My good friend Tyler Dickey recently tweeted a photo that got me thinking about implicature.
Depicted is a fabricated transcription of an interview between a female ABC Radio interviewer and Australian Major General Peter Cosgrove, which still serves well as a situation to examine. To summarize, the interviewer says that to teach children how to operate firearms is to “[equip] them to become violent killers.” Major General Cosgrove’s response is, “You’re equipped to be a prostitute, but you’re not one, are you?”
According to the story, the interview ended immediately, without another word from either side. From this, we can infer that either the interviewer or someone producing the interview chose to end the interview due to Cosgrove’s remark. What may have caused this choice?

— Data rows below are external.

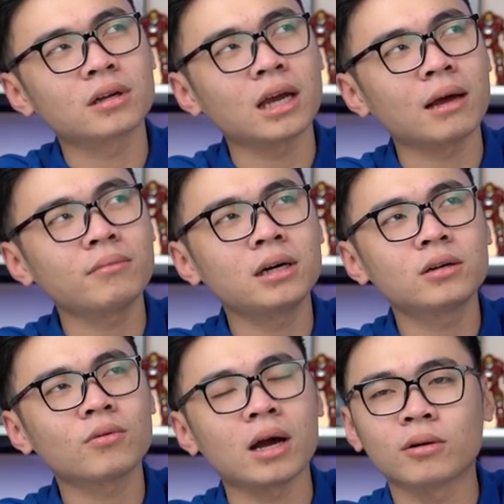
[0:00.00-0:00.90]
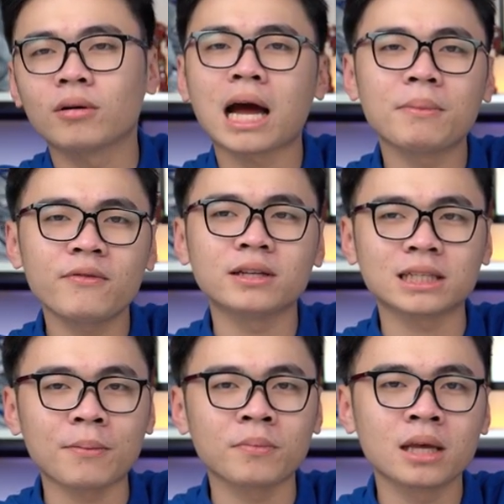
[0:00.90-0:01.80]
kém hơn khoảng độ hai mấy phần
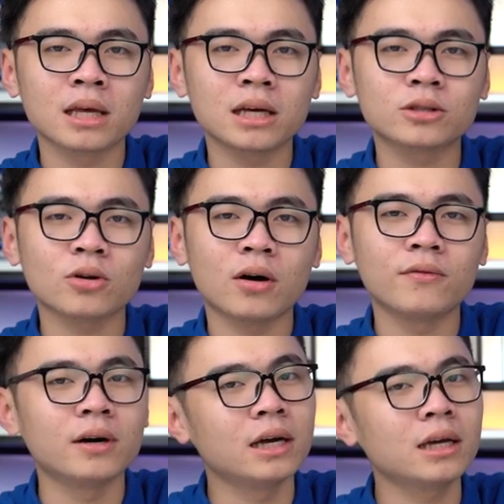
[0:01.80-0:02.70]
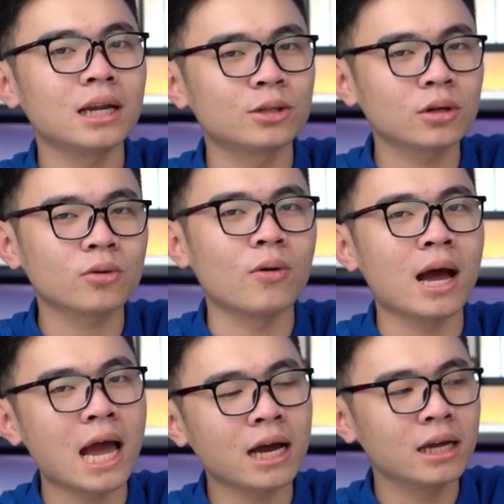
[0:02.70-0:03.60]
trăm khi so với đề xuất của
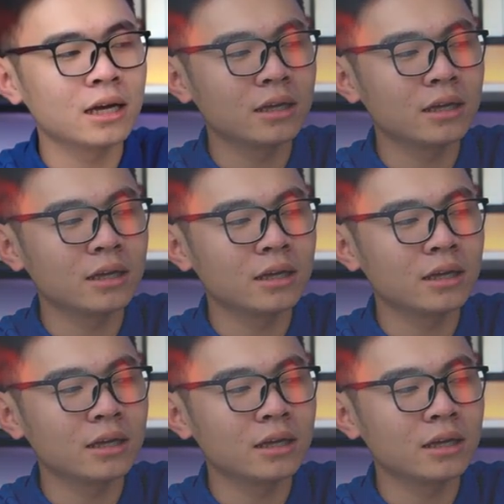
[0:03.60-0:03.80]
hãng.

A preliminary option is simply Cosgrove’s use of the word ‘prostitute,’ which is unlikely, considering that news sources use the word frequently, and that ‘prostitute’ is a widely accepted term for the class of people to which it refers.
A more likely option is that someone (within the world of the joke) took offense to Cosgrove’s implication that the interviewer is a prostitute. (It doesn’t hurt to assume that Cosgrove’s flatly saying “You are a prositute” would cause someone at ABC Radio to end the interview.)
For clarity, implicature is the suggestion of one proposition by the use of another. To borrow an example from Sally Haslanger (which is borrowed from Grice), if a professor writes in a letter of recommendation for a student that the student has very good handwriting, it might imply that the student is not recommended. This, of course, does not exclude the possibility that the professor thinks the student has very good handwriting and is highly recommended.
There are two possible sources of the implication in Cosgrove’s statement: (1) “You’re equipped to be a prostitute” and (2) “But you’re not one, are you?” And both may be at play.
In the case of (1), while the statement might appear to provide the implication, I do not think it does. It is perhaps jarring to hear such a statement, but Cosgrove was probably not incorrect. That is, with a simple definition of prostitute (“A person, typically a woman, who engages in sexual activity for payment,” according to the New Oxford American Dictionary), there is no reason to believe the female interviewer is not equipped to be a prostitute.
And under this definition, most people are “equipped” to be prostitutes, if we limit our idea of “equipment” to include the human anatomy, rather than entertain the possibility of one’s moral disposition, etc., being part of one’s equipment for being a prostitute.
I believe the real implicature comes from (2). In asking the female interviewer, “But you’re not [a prostitute], are you?”, Cosgrove makes an implicature as to the interviewer’s status as a prostitute.
Cosgrove did not say, “And you are clearly not a prostitute.” Had he phrased his statement this way, the transcription’s punchline would lose all its power. The implicature, then, is found specifically in Cosgrove’s two (necessarily contextualized) words, “Are you?”
The implicature that ABC Radio receives from Cosgrove, I claim, by his being unsure (even if in jest) as to the interviewer’s status as a prostitute, is that she in fact is a prostitute. The implicature requires the supposition (on ABC Radio’s part) that, in general, a given person who is not a prostitute is known by others not to be a prostitute.
A serious concern, outside of joke-world, is that discourse between two rational parties should not be stifled. Further, discourse between one rational party and one less rational party should certainly not be stifled by the less rational party. Yes, this example is fake, but it is nonetheless relevant to claim that the fictionalized ABC Radio was less rational in ending the interview than the fictionalized Cosgrove was in making a statement which he probably knew would be received with such an implication.
Indeed, I think the transcription serves as a joke to its readers (perhaps especially those who support gun rights) for precisely the reason that would make an actual ABC Radio interviewer or producer end such an interview: the implicature.
*My unfamiliarity with the subject of implicature motivates my avoidance of the implication that I consider this post to be legitimately philosophical, relative to the philosophical legitimacy of the rest of this blog.